Delegates came to the summit with the intention of raising the China-Africa relationship to a comprehensive strategic cooperative partnership. It also presented an opportunity for China to showcase its new plans and innovative approaches to help Africa achieve development and prosperity.

The summit was successful in that delegates deliberated and passed the FOCAC Johannesburg Summit agenda, as well as a draft of the summit declaration and the Johannesburg Action Plan (2016-2018).

Many African representatives commended China's support toward Africa's peace and development. This is in contrast to the prevailing Western rhetoric that paints the picture of a neocolonialist engagement between China and Africa.

China's engagement, unlike that of the West, comes with fewer conditions, allowing Africans to chart their own development paths without necessarily having to implement policies that would be detrimental to their own economies. The United States' one-size-fits-all approach to development and policy has proven unsuccessful in the past, and in some cases has been beneficial to the US and other Western countries, which has raised some eyebrows.

Xi touched on this issue during the conference. "We should respect each other's choice of development path and not impose our own will on others. ... China strongly believes Africa belongs to the African people and African problems should be handled by the African people," Xi said. As some delegates indicated, bilateral cooperation between Africa and China continues to show mutual benefits.

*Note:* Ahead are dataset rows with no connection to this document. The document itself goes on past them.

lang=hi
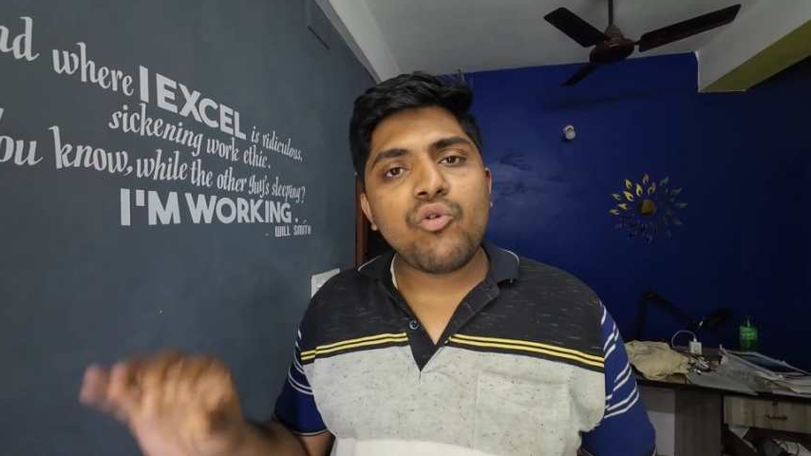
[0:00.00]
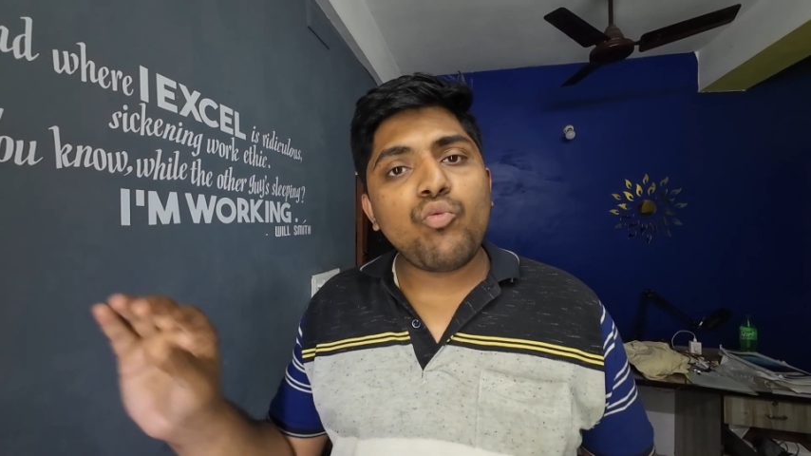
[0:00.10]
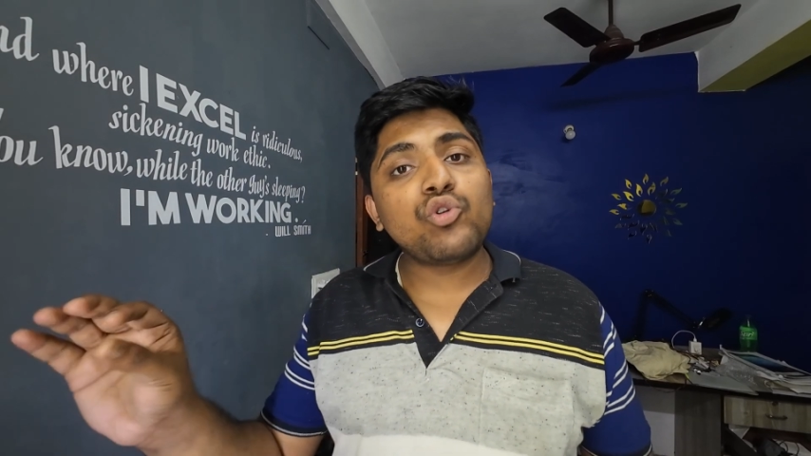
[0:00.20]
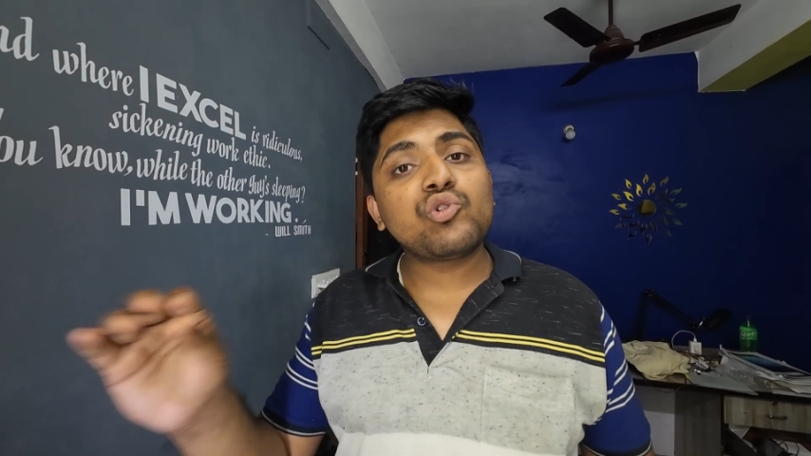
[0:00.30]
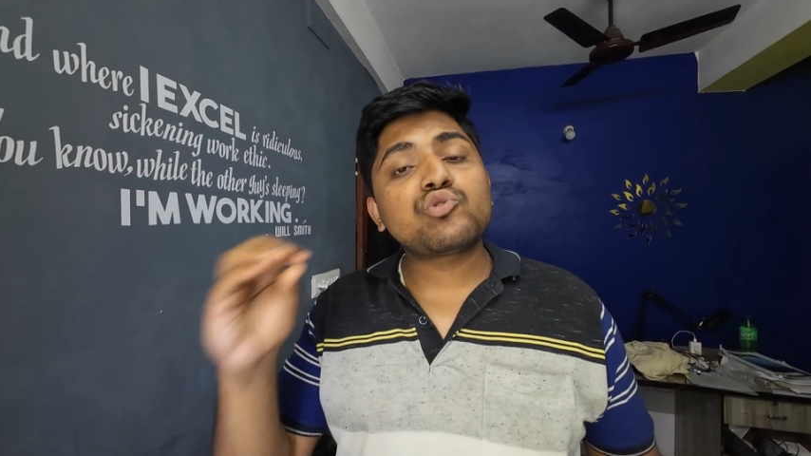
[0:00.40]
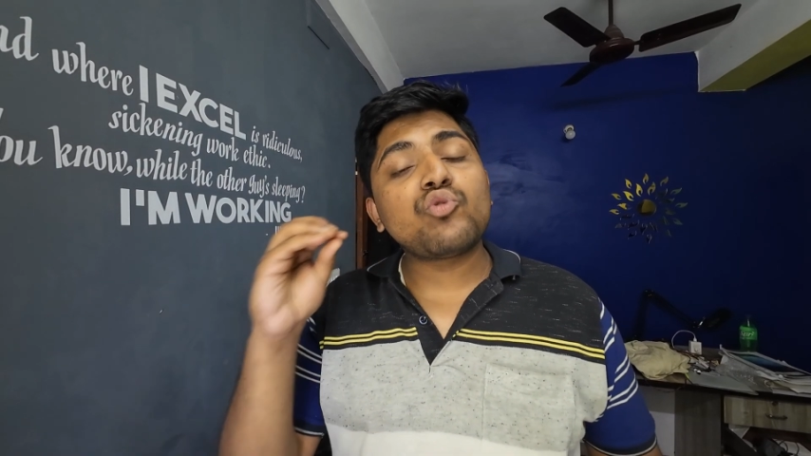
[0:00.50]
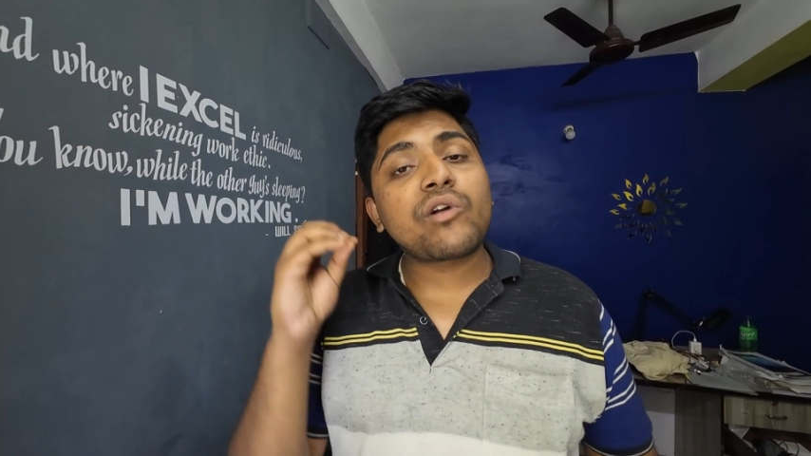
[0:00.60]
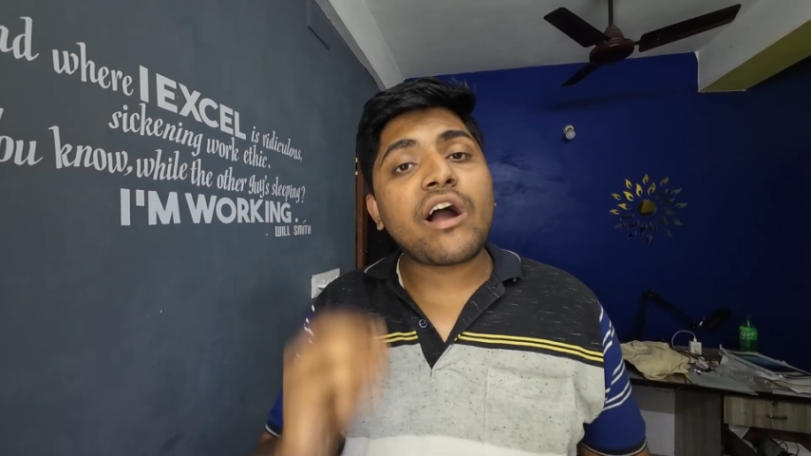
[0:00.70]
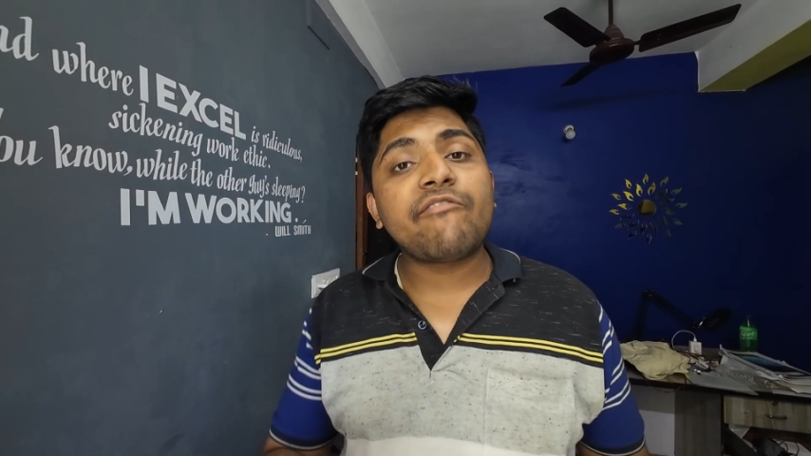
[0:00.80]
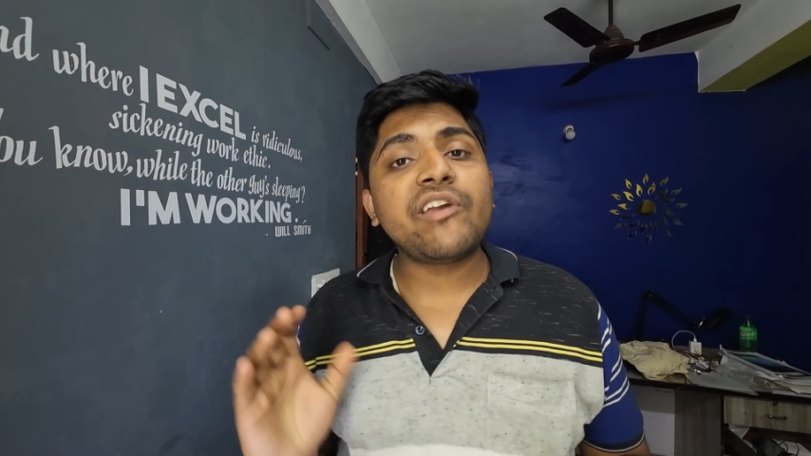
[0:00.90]
वो दोस्तों
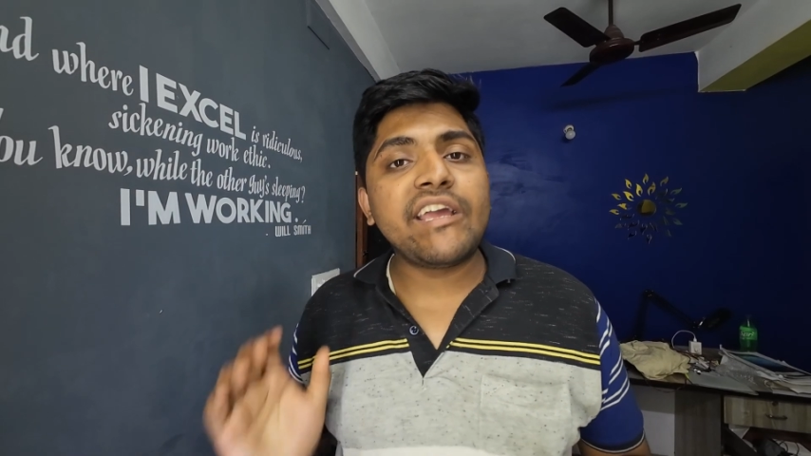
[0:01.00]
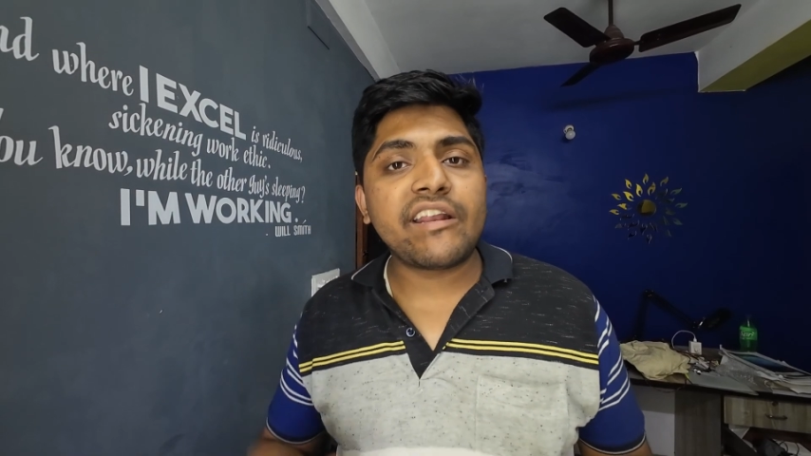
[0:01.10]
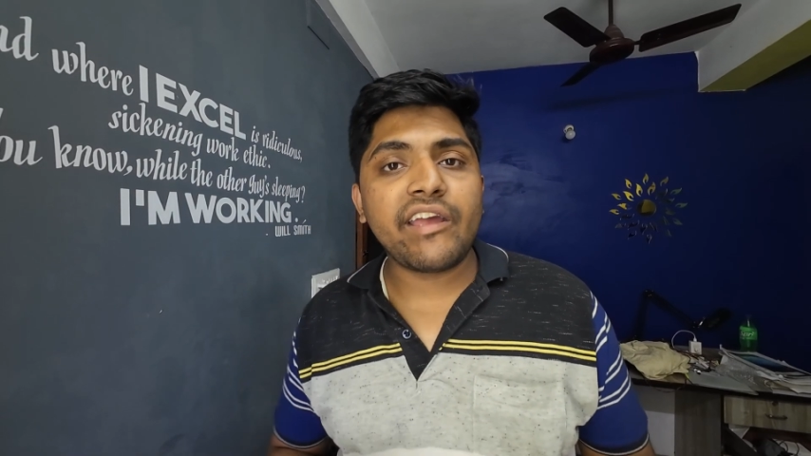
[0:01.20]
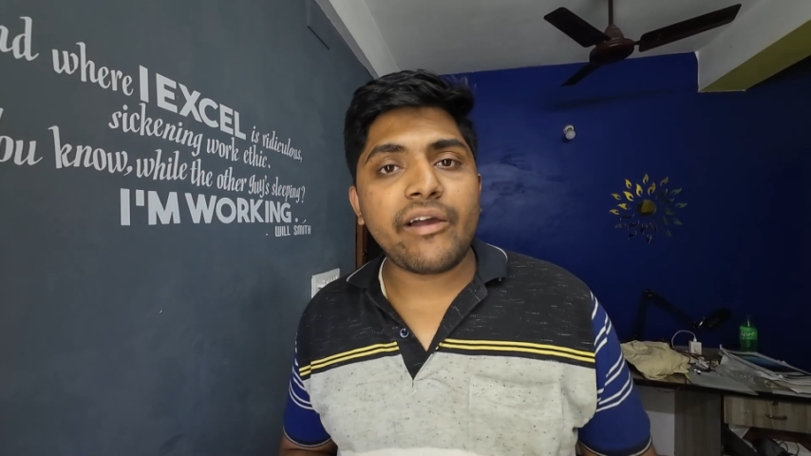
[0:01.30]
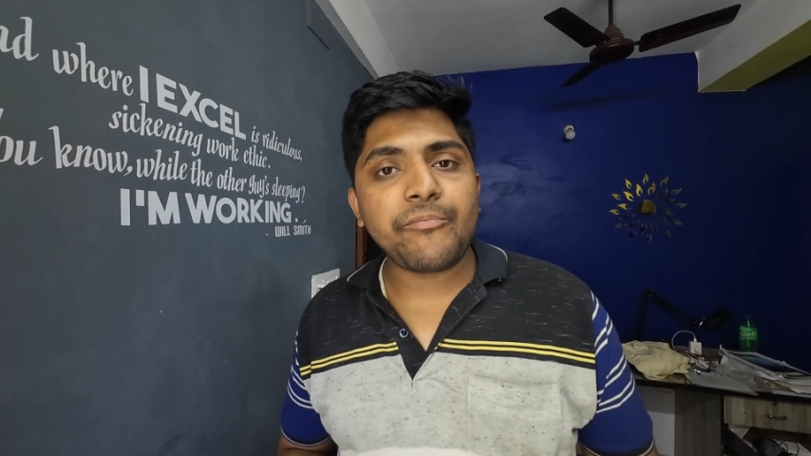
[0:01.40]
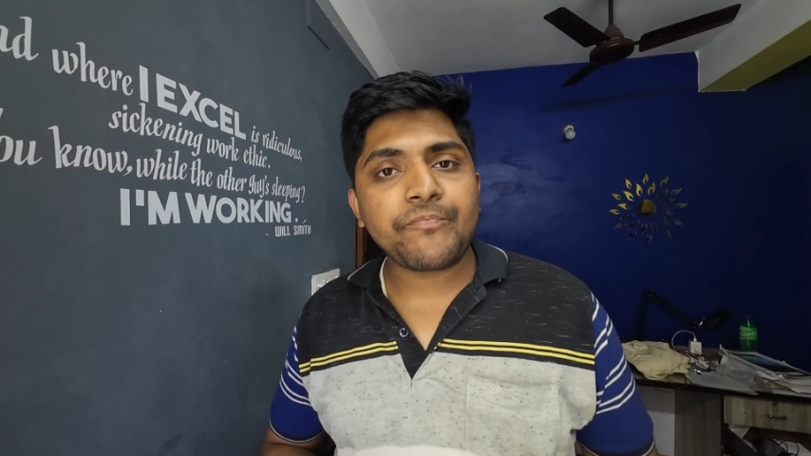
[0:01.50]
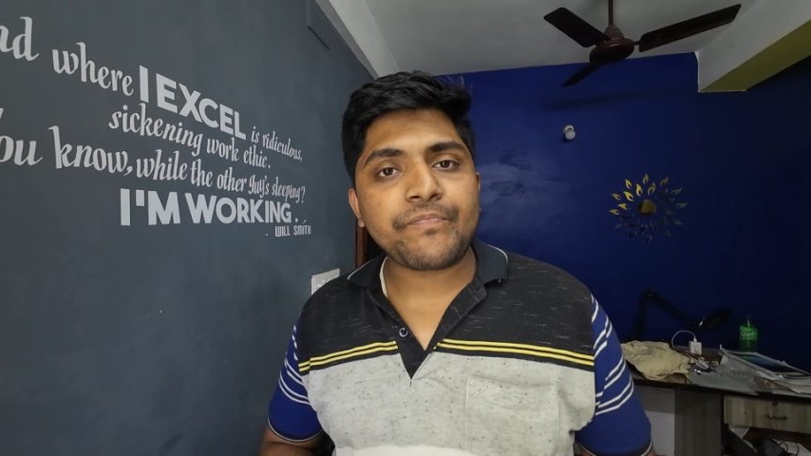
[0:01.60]
काफ़ी गिर गया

During the conference, Xi announced the country's intention to implement 10 major plans to boost cooperation with Africa in the next three years. These programs will focus on tackling the fundamental roadblocks to development in Africa, according to Xi. Their goal is to enable Africa to realize sustainable development by improving infrastructure, modernizing agriculture, industrializing economies, and tackling the shortage of skills and inadequate funds.

Xi said China would offer $60 billion to finance the implementation of these initiatives, which would include $5 billion in aid, $35 billion in preferential loans and export credit, a $5 billion increase each for the China-Africa Development Fund and the special loan for the development of African small and medium-sized enterprises, as well as an initial contribution of $10 billion to the China-Africa Fund for Production Capacity Cooperation.

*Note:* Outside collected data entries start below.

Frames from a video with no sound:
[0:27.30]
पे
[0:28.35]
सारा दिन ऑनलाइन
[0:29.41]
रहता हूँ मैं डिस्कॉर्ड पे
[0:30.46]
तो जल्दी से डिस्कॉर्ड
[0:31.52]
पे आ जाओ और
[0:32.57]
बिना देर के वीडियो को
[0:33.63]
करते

Africans viewed this in the light of China's continued adherence to win-win policies. Africa badly needs jobs, and industrialization is the sure way to reach that goal.

Perhaps one issue that did not receive due attention is the opening up of China as a market for African goods.

This summit comes at a critical time, with the United States having made efforts to improve its relationship with Africa. On July 25 and 26, the US and Kenya co-hosted the sixth Global Entrepreneurship Summit in Nairobi, which was aimed at not only promoting entrepreneurship on the continent, but also expanding trade with African countries. US President Barack Obama's delegation, included a huge number of business leaders, showing that Obama was sending a clear message that Africa is indeed the next frontier.

But the 2015 FOCAC summit has once again turned Africa's eyes to the East as its preferred trading partner. Over the two days of the summit, China was able to facilitate the entry of around 3,000 Chinese companies with investments of around $30 billion, which many African leaders applauded.

The meeting in Johannesburg also presented a good opportunity for leaders to meet on a personal level, and to exchange thoughts on each other's vision. No doubt relationships were cemented, and, it is hoped, will be taken to greater heights.

The author is a former Kenyan ambassador to China. The views do not necessarily reflect those of China Daily.